Mary Carmeline

A white dove in flight

(Unsplash/卡晨)

Date of Death
January 23, 1999

 

Missionary of Charity Sr. Mary Carmeline, 30, born Bernadette Nzembi in Kathonzweni, Makueni, Kenya, was murdered on January 23, 1999 in Freetown, Sierra Leone by rebels during the country's 11-year civil war as she prepared food in a camp for hundreds of people displaced by the violence. In events narrated to author John Gibson by Francis Freeman, the congregation’s driver who had stealthily followed the abducted sisters to the National Stadium where Revolutionary United Front rebels had been holding them hostage.

Freeman recounted the horrific events that transpired that day when the rebels accosted the sisters and told them, “You are women; we are men.

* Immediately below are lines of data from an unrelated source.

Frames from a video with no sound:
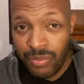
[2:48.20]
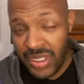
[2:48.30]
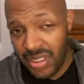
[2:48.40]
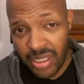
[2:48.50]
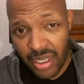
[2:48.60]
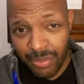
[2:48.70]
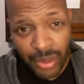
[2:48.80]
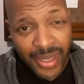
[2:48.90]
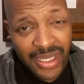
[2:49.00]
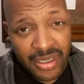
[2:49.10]

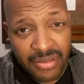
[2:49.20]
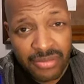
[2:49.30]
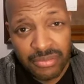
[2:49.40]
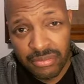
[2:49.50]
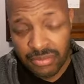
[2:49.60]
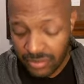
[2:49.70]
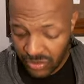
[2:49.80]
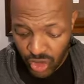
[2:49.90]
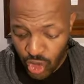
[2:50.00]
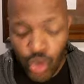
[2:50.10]
Burbank
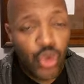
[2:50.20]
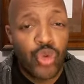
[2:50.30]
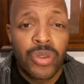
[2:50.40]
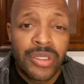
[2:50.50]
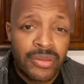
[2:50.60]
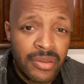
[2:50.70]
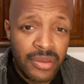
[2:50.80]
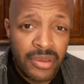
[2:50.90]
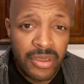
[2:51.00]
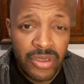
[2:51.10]
School
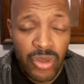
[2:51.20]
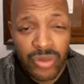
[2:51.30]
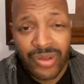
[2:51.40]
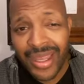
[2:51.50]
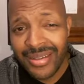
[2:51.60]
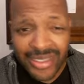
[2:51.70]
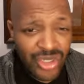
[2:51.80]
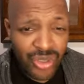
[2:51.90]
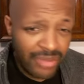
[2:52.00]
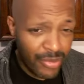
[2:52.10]
Unified
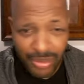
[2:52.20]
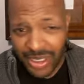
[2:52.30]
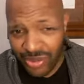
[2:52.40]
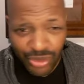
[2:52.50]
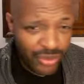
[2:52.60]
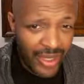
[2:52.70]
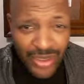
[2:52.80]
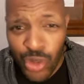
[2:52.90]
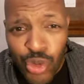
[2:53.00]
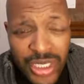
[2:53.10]
District, Burbank
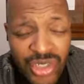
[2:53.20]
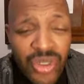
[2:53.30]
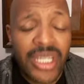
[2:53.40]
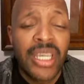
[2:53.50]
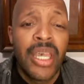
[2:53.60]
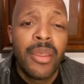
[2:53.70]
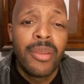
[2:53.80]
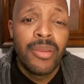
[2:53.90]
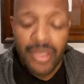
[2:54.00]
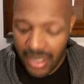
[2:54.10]
Unified School District,
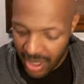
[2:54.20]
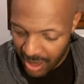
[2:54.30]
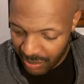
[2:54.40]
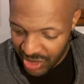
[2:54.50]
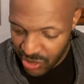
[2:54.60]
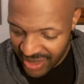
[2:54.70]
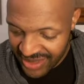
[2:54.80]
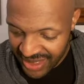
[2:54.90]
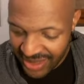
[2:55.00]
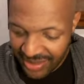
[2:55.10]

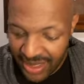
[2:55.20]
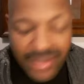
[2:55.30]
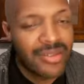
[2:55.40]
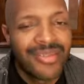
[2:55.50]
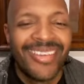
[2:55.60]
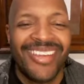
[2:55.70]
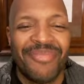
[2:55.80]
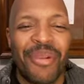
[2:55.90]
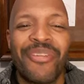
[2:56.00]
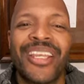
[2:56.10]
BUSD, yes,
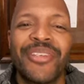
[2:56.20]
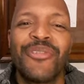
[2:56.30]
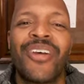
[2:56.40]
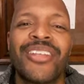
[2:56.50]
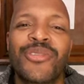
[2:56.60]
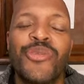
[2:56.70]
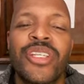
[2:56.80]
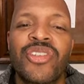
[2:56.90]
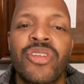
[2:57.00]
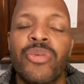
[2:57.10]
Burbank Unified School
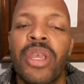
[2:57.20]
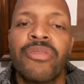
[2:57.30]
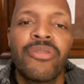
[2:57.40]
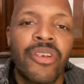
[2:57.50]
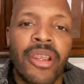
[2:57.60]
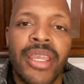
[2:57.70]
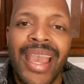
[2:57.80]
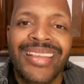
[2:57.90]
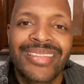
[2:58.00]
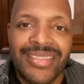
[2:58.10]
District. We have a
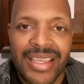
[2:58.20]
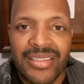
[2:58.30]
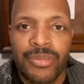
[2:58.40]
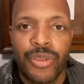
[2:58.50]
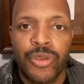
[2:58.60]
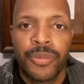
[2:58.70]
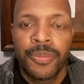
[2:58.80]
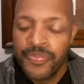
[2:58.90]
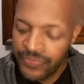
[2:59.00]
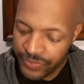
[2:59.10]
very accessible
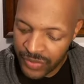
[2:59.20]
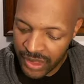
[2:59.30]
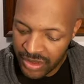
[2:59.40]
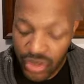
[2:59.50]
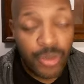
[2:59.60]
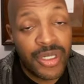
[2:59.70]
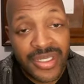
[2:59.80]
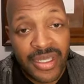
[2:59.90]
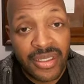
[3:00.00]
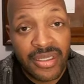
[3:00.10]

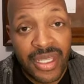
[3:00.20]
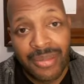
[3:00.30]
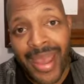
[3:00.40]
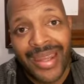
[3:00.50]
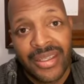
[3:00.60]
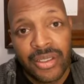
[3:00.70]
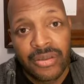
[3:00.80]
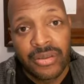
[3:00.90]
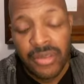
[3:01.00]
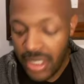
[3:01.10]
superintendent in Matthill.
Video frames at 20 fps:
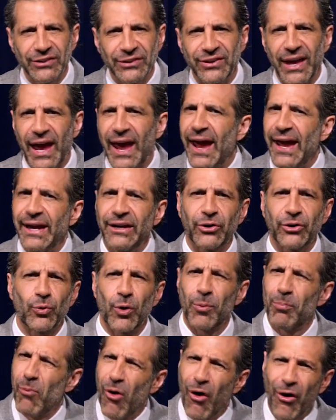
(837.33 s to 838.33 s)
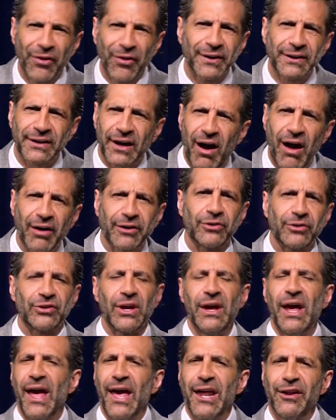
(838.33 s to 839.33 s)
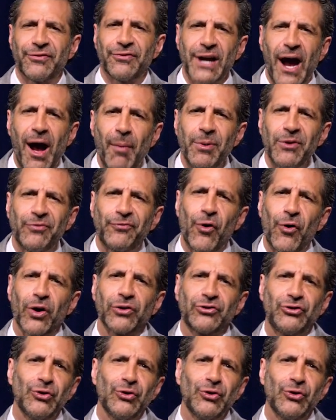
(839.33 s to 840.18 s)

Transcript: That's the anchor. We're more than conquerors. And if God be for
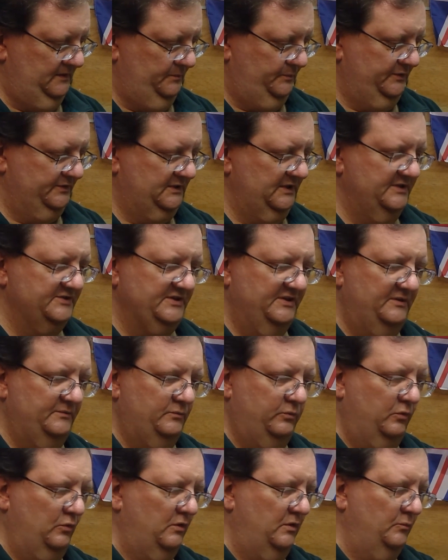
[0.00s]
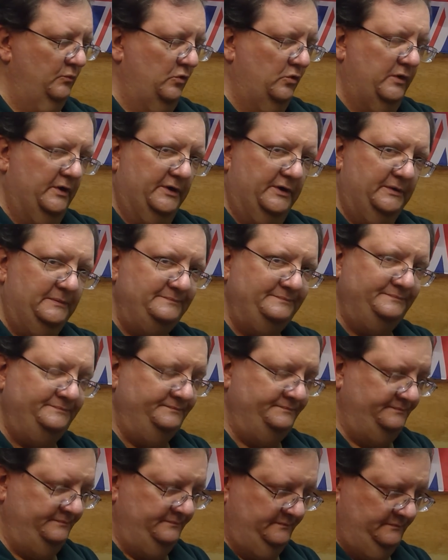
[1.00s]
put these in warm water
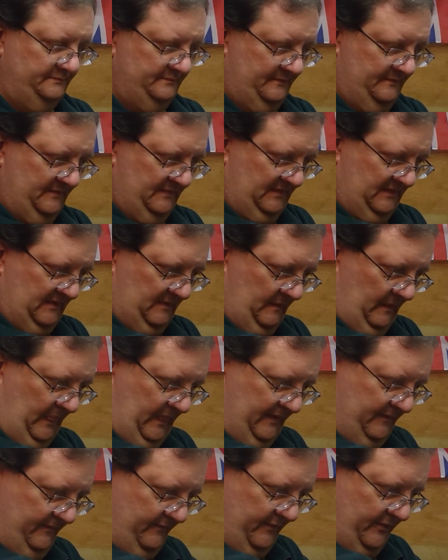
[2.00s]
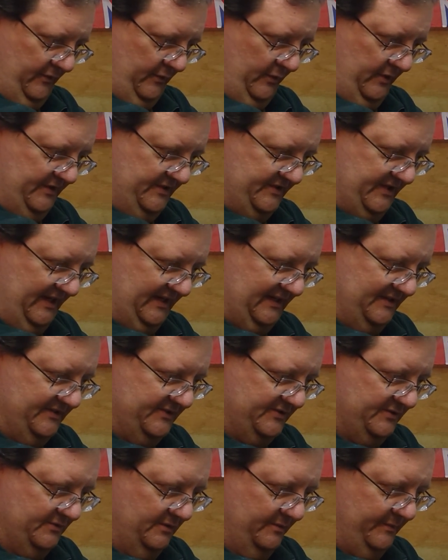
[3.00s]
for 30
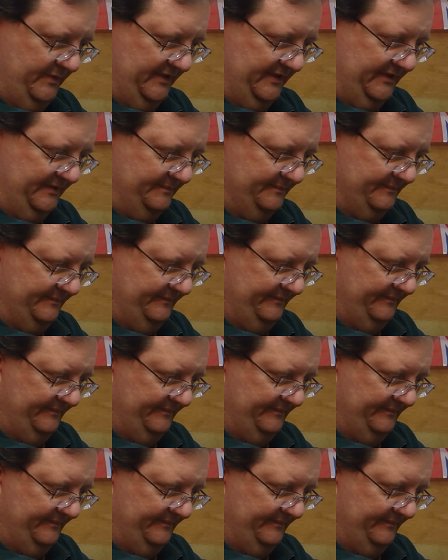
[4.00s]
seconds to a minute.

You are going to permit us to do what men do to women.” The superior of the congregation reaffirmed to the rebels their vocational calling and told them, “We are consecrated to Jesus, heart, soul, and body. God has a purpose for you: to respect us because God has given you to us to be our brothers. We are your sisters. You are not going to touch us.” 

The rebels, vexed by her stand, opened fire on the sisters, but the bullets whizzed by the superior without hitting her. Mary Carmeline, however, was among the sisters who succumbed immediately to the lethal impact of the gunfire.